Start of Block

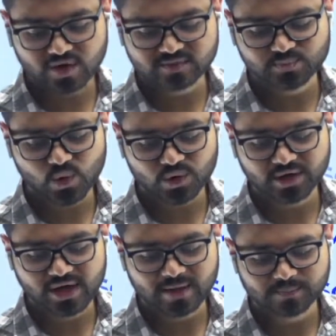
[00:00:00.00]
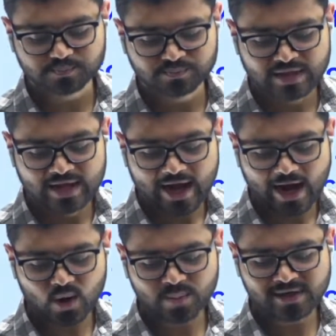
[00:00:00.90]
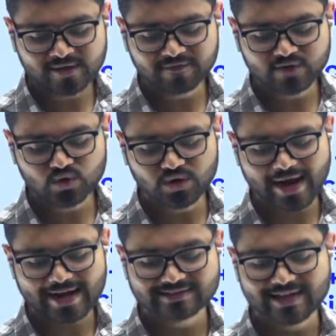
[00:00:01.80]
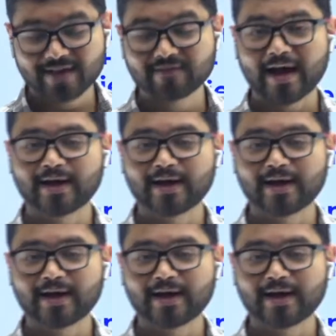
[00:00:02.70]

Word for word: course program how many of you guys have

End of Block
Start of Block

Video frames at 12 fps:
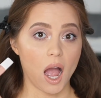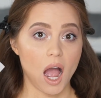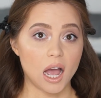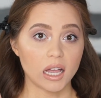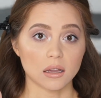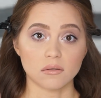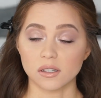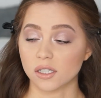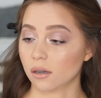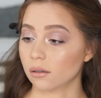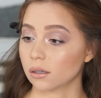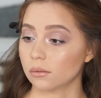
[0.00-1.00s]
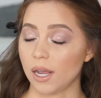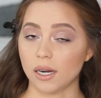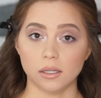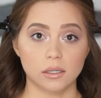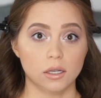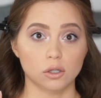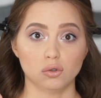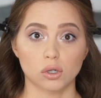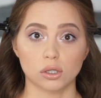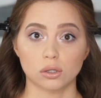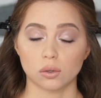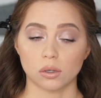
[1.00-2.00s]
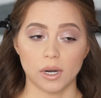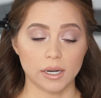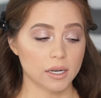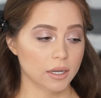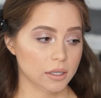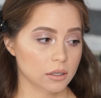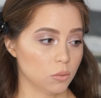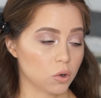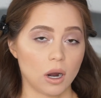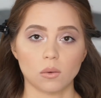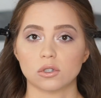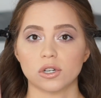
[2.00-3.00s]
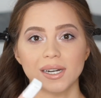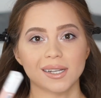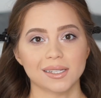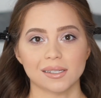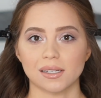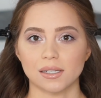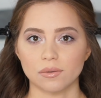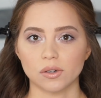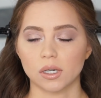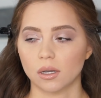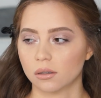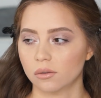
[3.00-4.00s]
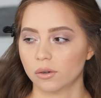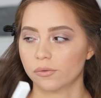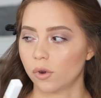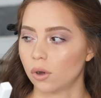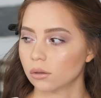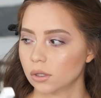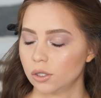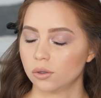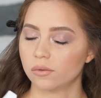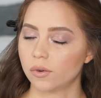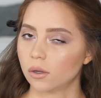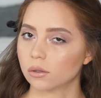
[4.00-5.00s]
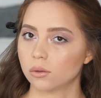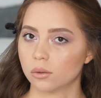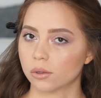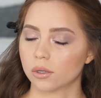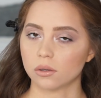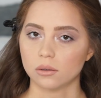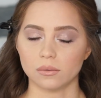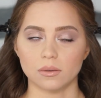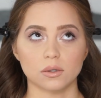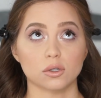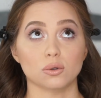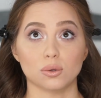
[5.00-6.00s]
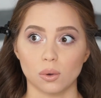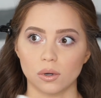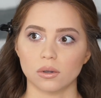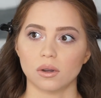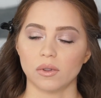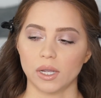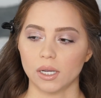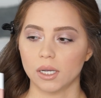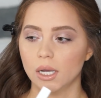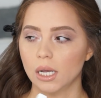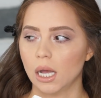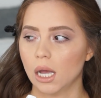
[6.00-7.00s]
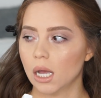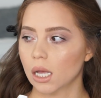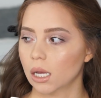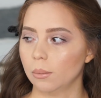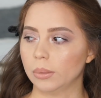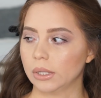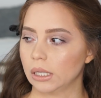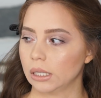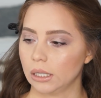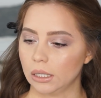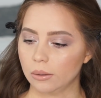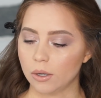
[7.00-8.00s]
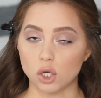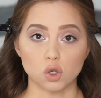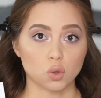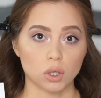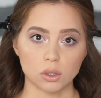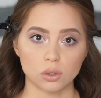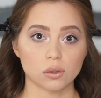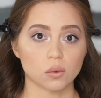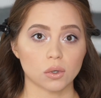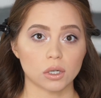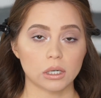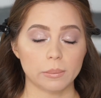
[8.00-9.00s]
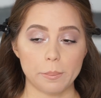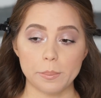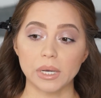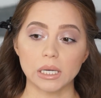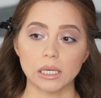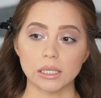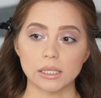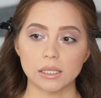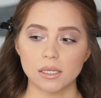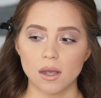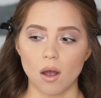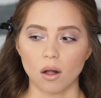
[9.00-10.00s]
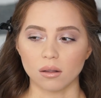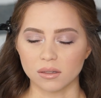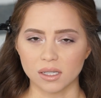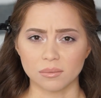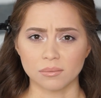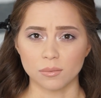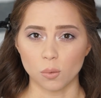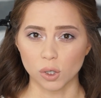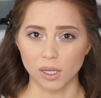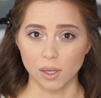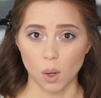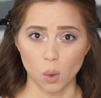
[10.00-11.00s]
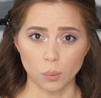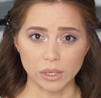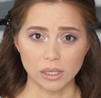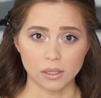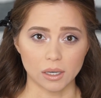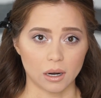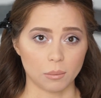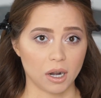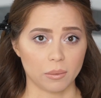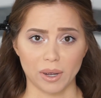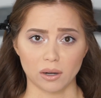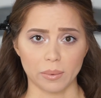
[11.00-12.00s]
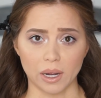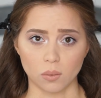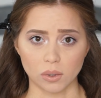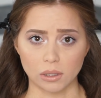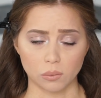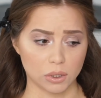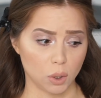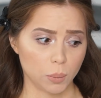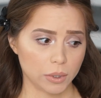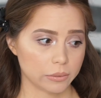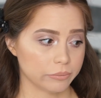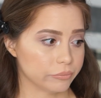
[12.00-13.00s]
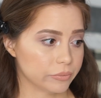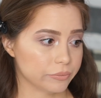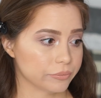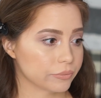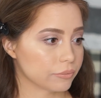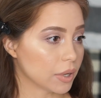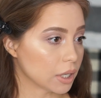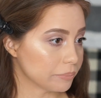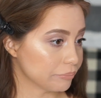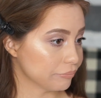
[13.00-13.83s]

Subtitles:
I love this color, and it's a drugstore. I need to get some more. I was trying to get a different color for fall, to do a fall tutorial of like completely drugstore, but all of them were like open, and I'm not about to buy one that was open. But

End of Block

▸ Your instructions
Print nothing except the lines above from the one containing "[00:00:00.00]" down to the one containing "Word for word: course", both included, exactly as written and free of pictures.

▸ Answer to this problem
[00:00:00.00]
[00:00:00.90]
[00:00:01.80]
[00:00:02.70]

Word for word: course program how many of you guys have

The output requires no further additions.